Après il se sauva comme un vrai voleur.

— Tiens ! fit-il désespéré… je n’ai plus qu’à me jeter dans le Rhône, car mon patron me chassera.

— Je t’aime bien ! murmura la petite panthère souriante et domptée, lui passant ses bras autour du cou, mais, console-toi, nous la rattacherons !

— À cette idée de rattacher une fleur, Siroco ne put s’empêcher de rire. Ils s’assirent, calmés, s’essuyant leurs yeux. Mary ne se lassait pas de respirer la rose qui avait réellement une odeur étrange. Soudain, elle y mit les dents et, dans un raffinement de plaisir, elle la mangea.

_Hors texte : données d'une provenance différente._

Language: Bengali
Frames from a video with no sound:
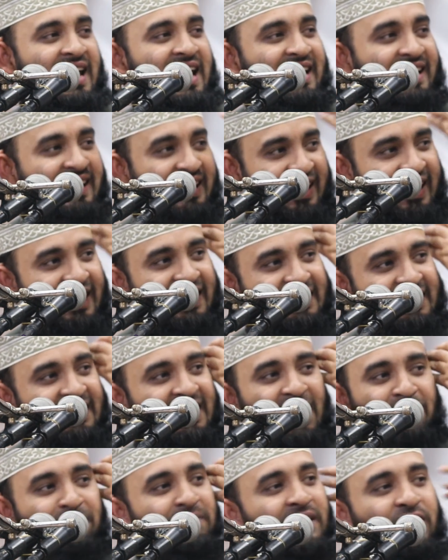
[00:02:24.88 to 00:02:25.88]
এটা কেটে
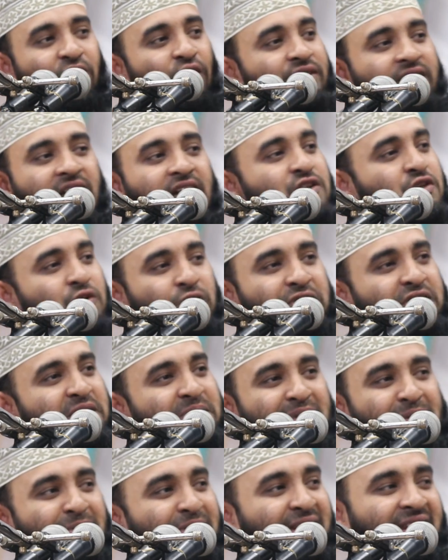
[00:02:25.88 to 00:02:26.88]
দিলে আপনি কথা শুনতে
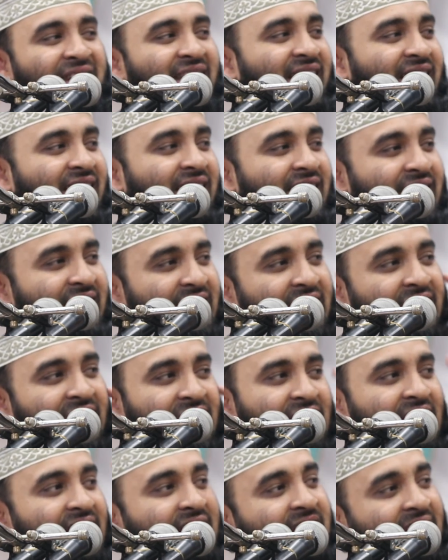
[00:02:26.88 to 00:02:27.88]
পাবেন না এই
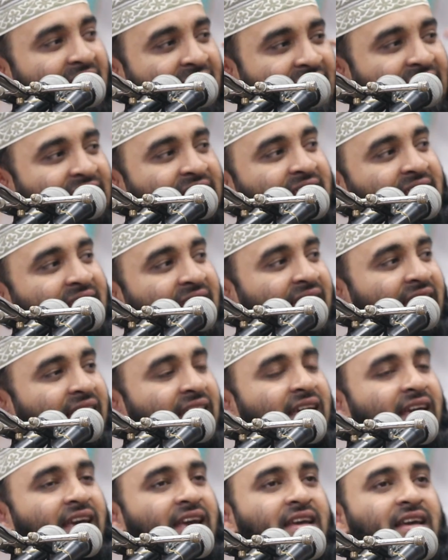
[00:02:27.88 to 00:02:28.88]
এয়ার ক্যানেল দিয়ে
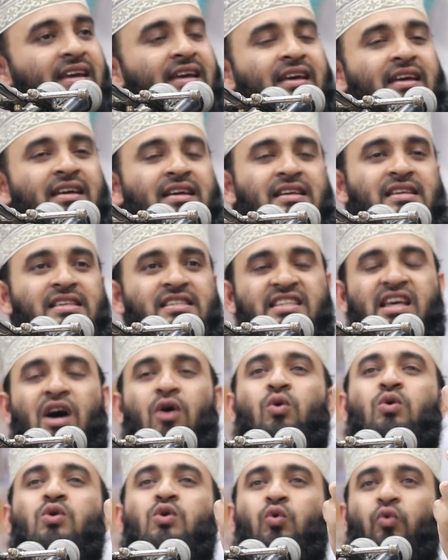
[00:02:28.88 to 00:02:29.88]

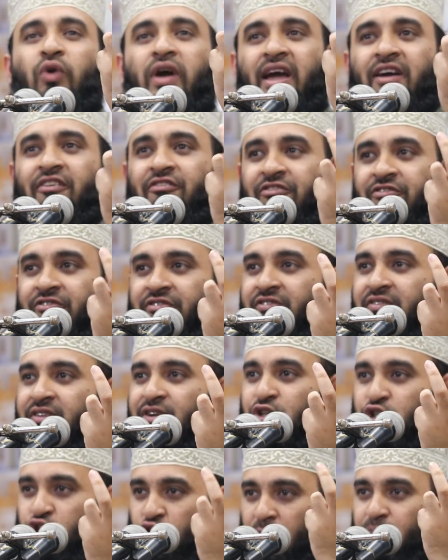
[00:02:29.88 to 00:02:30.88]
সাউন্ড ওয়েভ
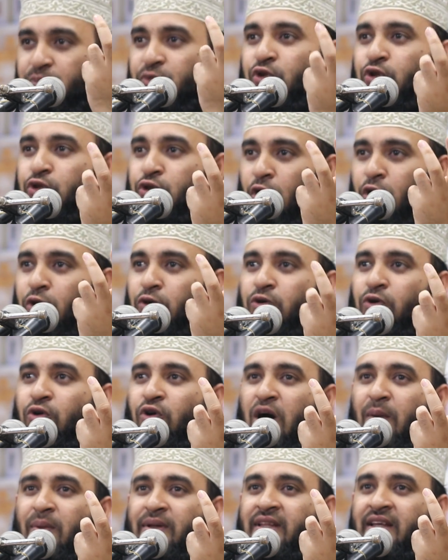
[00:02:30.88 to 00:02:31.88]
শব্দ তরঙ্গ
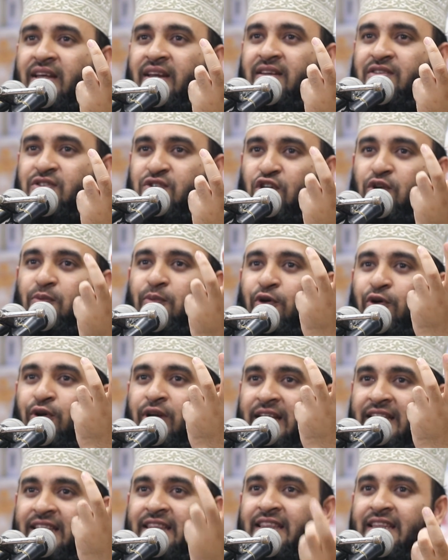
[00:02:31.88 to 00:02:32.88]
আমাদের শ্রবণ
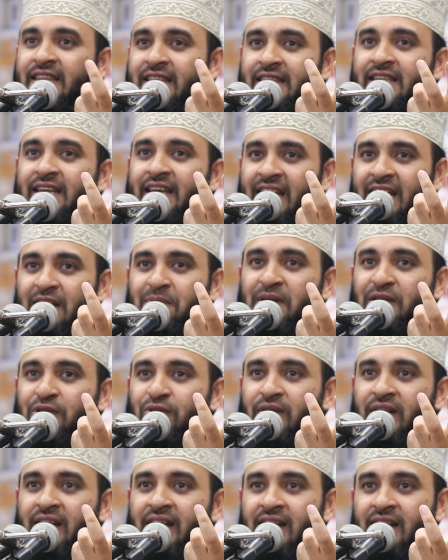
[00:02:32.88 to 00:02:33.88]
ইন্দ্রিয়ের
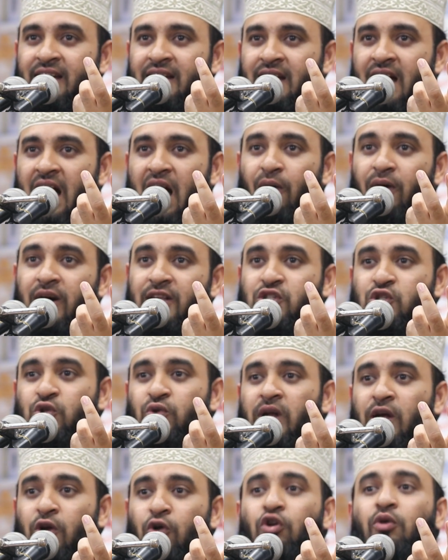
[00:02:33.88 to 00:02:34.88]
ভেতরে আওয়াজ
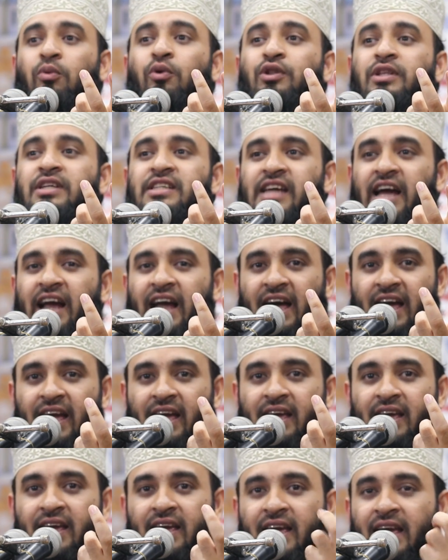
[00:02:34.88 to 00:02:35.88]
শোনার অনুভূতি
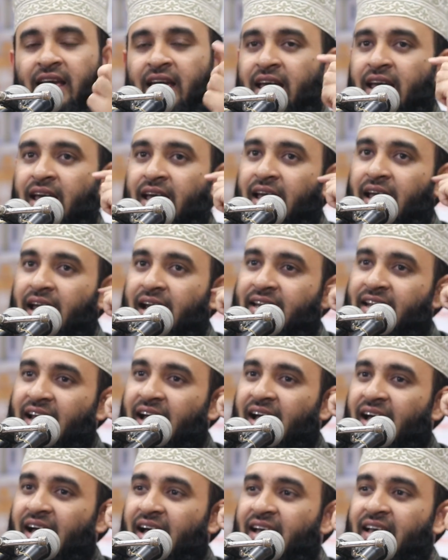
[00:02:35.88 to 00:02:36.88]
জাগায় এটা
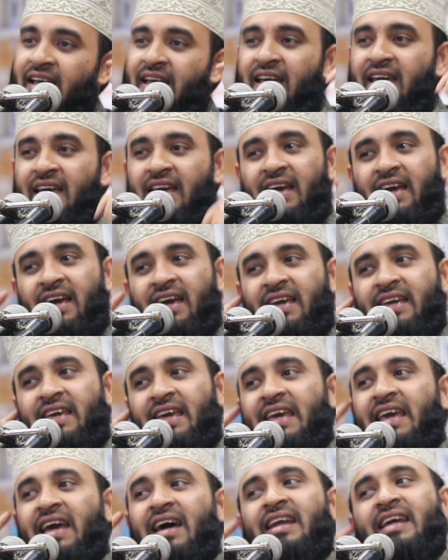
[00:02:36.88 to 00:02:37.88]
এই
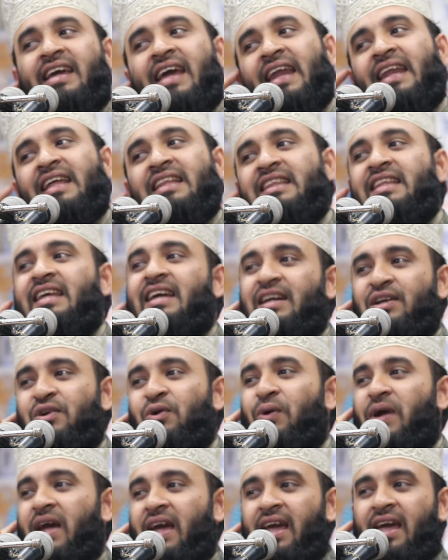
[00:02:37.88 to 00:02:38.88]
এয়ার ক্যানেল দিয়ে
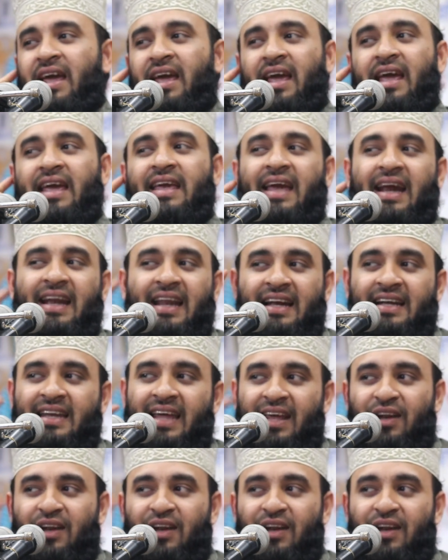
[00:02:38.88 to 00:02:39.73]
ঢুকে এই ক্যানেলটা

— Si les moutons… commença Siroco.

— Tais-toi, interrompit-elle, puisque tu ne pouvais pas la rattacher !… oh ! tu as été gentil… je te pardonne… je reviendrai… m’aimes-tu toujours ?

Elle se frottait à lui, heureuse, énervée, la peau chatouillée d’une sensation exquise, se renversant dans ses bras, appelant ses lutineries de petit homme précoce. Siroco s’imaginait qu’il jouait à la poupée et, en toute innocence d’ailleurs, il allait un peu loin.